Netflix stock slides as Paramount tops its Warner Bros bid, raising the stakes for NFLX

February 24, 2026
Netflix stock slides as Paramount tops its Warner Bros bid, raising the stakes for NFLX

New York, Feb 24, 2026, 11:51 EST — Regular session

  • Netflix shares fell about 3% as a rival bid for Warner Bros. Discovery escalated the takeover fight.
  • Paramount Skydance submitted a revised proposal, keeping pressure on Netflix to match or walk.
  • Investors are watching for the next filing, the board response at Warner Bros, and the March 20 vote.

Netflix shares were down 3.3% at $76.02 in late morning trading on Tuesday, extending a volatile stretch as investors digested a fresh challenge to the company’s bid for Warner Bros. Discovery.
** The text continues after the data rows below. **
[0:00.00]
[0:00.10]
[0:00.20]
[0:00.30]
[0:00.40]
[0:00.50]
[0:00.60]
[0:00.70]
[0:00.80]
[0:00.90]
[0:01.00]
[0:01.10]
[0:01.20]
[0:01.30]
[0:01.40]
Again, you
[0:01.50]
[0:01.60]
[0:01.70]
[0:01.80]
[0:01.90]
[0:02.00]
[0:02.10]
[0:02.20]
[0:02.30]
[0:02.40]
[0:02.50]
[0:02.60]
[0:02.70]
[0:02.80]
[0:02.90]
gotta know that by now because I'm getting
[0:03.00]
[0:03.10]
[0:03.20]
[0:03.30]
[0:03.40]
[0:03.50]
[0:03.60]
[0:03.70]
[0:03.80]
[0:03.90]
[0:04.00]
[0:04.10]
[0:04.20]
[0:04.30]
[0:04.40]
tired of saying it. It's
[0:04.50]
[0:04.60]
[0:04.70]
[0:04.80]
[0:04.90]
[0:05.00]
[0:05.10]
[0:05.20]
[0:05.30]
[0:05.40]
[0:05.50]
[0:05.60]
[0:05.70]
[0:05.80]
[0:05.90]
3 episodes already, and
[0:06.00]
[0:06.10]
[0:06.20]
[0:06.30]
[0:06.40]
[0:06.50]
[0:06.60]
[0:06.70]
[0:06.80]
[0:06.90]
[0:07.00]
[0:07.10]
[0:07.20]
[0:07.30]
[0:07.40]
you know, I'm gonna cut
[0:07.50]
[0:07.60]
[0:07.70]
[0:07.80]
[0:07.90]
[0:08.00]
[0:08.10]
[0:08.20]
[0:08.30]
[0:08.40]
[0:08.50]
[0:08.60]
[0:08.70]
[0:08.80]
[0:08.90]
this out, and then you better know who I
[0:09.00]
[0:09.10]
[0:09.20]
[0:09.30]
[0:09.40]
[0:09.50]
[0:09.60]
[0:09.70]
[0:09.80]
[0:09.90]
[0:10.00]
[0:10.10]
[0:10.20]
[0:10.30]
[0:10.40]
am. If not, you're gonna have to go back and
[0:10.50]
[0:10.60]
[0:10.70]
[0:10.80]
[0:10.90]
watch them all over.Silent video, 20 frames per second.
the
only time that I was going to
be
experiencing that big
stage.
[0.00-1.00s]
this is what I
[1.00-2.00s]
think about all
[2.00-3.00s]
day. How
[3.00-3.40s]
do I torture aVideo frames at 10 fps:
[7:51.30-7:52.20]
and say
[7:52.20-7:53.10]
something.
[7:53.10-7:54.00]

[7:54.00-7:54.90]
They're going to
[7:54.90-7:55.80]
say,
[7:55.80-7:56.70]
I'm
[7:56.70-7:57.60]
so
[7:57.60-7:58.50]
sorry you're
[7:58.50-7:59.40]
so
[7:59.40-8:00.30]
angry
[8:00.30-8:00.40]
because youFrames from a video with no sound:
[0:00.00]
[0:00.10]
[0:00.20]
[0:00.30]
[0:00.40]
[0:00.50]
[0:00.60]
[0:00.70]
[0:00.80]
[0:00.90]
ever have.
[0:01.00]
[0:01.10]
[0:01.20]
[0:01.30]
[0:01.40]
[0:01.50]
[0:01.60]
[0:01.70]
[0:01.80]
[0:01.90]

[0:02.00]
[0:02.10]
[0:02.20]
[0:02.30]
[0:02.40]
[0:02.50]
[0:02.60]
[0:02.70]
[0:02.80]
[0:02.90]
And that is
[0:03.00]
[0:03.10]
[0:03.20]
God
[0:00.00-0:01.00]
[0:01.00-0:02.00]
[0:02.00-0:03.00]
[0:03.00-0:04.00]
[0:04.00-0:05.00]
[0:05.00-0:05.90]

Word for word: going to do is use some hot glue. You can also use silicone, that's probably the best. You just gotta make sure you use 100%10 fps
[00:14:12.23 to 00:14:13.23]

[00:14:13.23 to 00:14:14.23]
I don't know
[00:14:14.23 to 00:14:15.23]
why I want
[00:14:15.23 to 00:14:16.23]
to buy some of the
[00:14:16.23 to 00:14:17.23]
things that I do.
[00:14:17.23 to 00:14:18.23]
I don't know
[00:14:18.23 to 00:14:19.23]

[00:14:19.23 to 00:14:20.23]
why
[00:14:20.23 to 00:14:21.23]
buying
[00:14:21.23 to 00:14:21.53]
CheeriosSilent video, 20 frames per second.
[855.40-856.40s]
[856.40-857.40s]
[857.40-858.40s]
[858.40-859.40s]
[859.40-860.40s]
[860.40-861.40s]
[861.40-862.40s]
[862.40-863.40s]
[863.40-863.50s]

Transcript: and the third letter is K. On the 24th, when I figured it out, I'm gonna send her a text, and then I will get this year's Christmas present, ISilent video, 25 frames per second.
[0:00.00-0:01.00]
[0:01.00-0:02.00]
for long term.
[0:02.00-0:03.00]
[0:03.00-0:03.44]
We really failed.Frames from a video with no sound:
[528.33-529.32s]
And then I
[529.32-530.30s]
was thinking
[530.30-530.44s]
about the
The drop came after Warner Bros said it was weighing a revised offer from Paramount Skydance that would top Paramount’s prior $30-a-share cash proposal for the whole company, a move that keeps Netflix’s $27.75-per-share deal in play but raises the odds Netflix may need to pay more to secure the assets. Under the merger agreement, Netflix would get four days to respond if Warner Bros deems Paramount’s bid “superior,” Reuters reported. (Reuters)

Why it matters now: Warner Bros has already set March 20 for a shareholder vote on the Netflix transaction, compressing the timeline for any counteroffer to land and be judged. The window is narrow, and investor patience is thinner. (Reuters)

Netflix agreed in December to buy Warner Bros’ studios and streaming business in a deal Reuters valued at about $72 billion, a bet on scale and a deeper content library as growth gets harder to buy in streaming. (Reuters)

In a Feb. 20 interview transcript filed with the SEC on Monday, Netflix co-CEO Ted Sarandos leaned into the simplicity of the offer, calling it “super-simple” and portraying rival noise as a sideshow. He also said Netflix was “super disciplined” and “willing to walk away and let someone else overpay,” without addressing whether the company would raise its bid. (SEC)

Some analysts have argued the market is drifting toward a number that ends the bidding outright. MoffettNathanson said an offer around $34 a share from Paramount would likely close the debate over valuation and end the fight, according to a Reuters report syndicated by Investing.com. (Investing)

Paramount has tried to make its case with economics, offering to cover a $2.8 billion breakup fee Warner Bros would owe Netflix if it walked away, and adding what it calls a “ticking fee” — extra cash each quarter if the deal drags beyond year-end. (The Guardian)

Politics has crept in, too. U.S. President Donald Trump demanded Netflix “immediately” fire board member Susan Rice or “pay the consequences,” a threat investors read as another layer of uncertainty around an already sensitive regulatory process. (Variety)

Deal mechanics are also part of the tug-of-war: Netflix’s proposal involves Warner Bros spinning off its cable assets into a separate company, while Paramount is bidding for the full package, including the networks. That difference matters for valuation and financing, and it is one reason traders keep gaming out multiple end states. (Business Insider)

A risk scenario sits in plain view. If Netflix raises its offer meaningfully, investors may punish the stock for paying up and for integration risk; if Netflix does not, it could lose the target and still face months of headlines and second-guessing about the strategy.

Warner Bros shares were up 0.6% in the same window, while Paramount Skydance slipped about 1.3%, underscoring that the market is still assigning odds — not certainty — to how this ends.

The next catalyst is whether Warner Bros formally blesses Paramount’s bid as superior — starting Netflix’s four-day clock — and then the March 20 shareholder vote that could either clear the runway or force another turn in the bidding.